Pertence ao Código de Processo Penal (DL n.º 78/87, de 17 de Fevereiro)
Este artigo estabelece uma regra de competência para situações onde existem vários processos penais relacionados entre si (processos conexos) que, isoladamente, pertenceriam a tribunais diferentes em termos de hierarquia ou tipo. A lei determina que, nestes casos, todos os processos devem ser julgados pelo tribunal de nível mais elevado ou de categoria mais abrangente. O objetivo é garantir coerência e eficiência processual, evitando decisões contraditórias e fragmentação do julgamento. Por exemplo, se um processo deveria ir para tribunal de primeira instância e outro para tribunal superior, ambos serão concentrados no tribunal superior. Esta regra aplica-se automaticamente quando se constata a conexão processual, afetando a redistribuição de competências entre órgãos judiciários diferentes.

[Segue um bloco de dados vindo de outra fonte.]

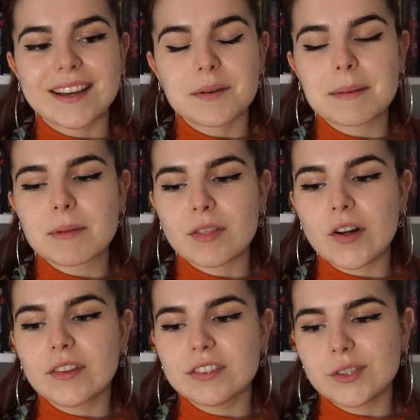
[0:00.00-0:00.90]
Greek
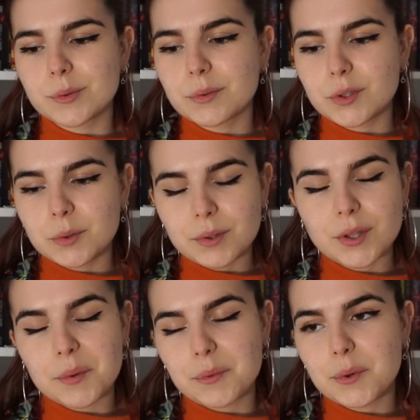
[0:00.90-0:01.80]
mythology, you will
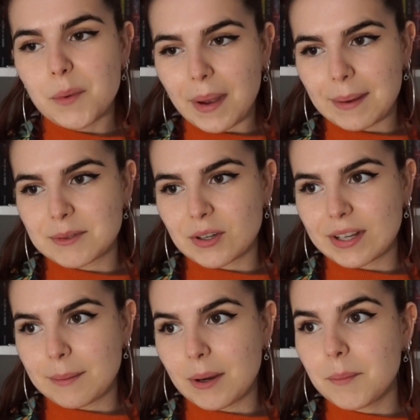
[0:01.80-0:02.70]
know who I am
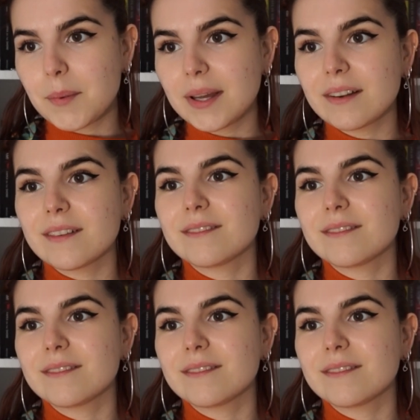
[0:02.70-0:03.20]
talking about, but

Um tribunal de primeira instância teria competência para o furto, mas um tribunal superior deveria julgá-lo se envolvesse crimes contra a administração. Se os mesmos indivíduos praticaram furto e receptação em conexão, o tribunal superior julga ambos os crimes, mesmo que isoladamente o furto coubesse a tribunal inferior.

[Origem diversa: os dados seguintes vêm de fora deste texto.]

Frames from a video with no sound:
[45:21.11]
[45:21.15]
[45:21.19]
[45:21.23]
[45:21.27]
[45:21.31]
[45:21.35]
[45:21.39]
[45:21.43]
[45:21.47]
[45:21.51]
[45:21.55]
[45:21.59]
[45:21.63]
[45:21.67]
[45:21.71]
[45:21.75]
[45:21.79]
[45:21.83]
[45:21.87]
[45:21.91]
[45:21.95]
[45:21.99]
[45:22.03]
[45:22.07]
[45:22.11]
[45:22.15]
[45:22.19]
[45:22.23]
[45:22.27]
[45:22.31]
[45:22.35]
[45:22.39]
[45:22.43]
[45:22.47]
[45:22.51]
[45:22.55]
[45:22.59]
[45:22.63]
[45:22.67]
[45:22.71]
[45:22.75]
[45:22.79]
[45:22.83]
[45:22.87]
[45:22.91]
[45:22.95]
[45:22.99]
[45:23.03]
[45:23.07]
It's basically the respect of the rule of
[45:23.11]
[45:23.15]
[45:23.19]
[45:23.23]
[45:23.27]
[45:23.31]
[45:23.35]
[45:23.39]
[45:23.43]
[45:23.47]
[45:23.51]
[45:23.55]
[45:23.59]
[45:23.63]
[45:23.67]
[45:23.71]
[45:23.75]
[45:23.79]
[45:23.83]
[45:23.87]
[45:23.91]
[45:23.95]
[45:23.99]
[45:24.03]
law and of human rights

Um processo de tráfico de droga pertenceria ao tribunal ordinário, mas outro de corrupção a tribunal especializado. Se forem conexos (mesmo grupo de arguidos), o tribunal especializado assume competência para ambos os processos, garantindo julgamento coerente.
Dois arguidos cometem assalto à mão armada. Individualmente, um teria competência de primeira instância e outro de tribunal superior por histórico. Como processos conexos, o tribunal superior (mais elevado) julgará os dois, evitando sentenças contraditórias.